== Activity ==
Using the entries below, output exactly the line containing "[00:06:27.30]" and all lines that follow it to the end.
:: Records shown
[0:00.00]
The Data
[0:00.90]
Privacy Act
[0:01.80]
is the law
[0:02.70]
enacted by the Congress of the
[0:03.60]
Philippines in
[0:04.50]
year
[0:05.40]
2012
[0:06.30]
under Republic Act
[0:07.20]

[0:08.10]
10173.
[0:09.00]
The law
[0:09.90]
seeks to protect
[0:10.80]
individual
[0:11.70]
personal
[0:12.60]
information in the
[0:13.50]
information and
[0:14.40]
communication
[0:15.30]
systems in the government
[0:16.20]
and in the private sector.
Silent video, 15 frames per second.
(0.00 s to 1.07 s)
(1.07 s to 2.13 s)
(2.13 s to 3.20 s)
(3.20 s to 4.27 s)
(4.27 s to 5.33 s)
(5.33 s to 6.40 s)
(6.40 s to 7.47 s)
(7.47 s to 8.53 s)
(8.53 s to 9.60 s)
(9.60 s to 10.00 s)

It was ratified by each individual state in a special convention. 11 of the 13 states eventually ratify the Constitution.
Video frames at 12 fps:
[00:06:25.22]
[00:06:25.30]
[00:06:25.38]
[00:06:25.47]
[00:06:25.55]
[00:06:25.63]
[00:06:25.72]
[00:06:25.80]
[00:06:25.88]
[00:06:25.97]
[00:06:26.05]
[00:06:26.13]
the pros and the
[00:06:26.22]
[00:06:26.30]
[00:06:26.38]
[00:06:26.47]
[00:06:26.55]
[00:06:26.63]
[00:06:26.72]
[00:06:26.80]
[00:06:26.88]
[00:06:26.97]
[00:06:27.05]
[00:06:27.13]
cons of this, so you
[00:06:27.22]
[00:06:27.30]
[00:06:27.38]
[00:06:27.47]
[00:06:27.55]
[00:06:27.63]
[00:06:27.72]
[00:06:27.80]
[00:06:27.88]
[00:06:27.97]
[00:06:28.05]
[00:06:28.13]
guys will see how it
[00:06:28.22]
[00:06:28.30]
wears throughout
::::
== Your response ==
[00:06:27.30]
[00:06:27.38]
[00:06:27.47]
[00:06:27.55]
[00:06:27.63]
[00:06:27.72]
[00:06:27.80]
[00:06:27.88]
[00:06:27.97]
[00:06:28.05]
[00:06:28.13]
guys will see how it
[00:06:28.22]
[00:06:28.30]
wears throughout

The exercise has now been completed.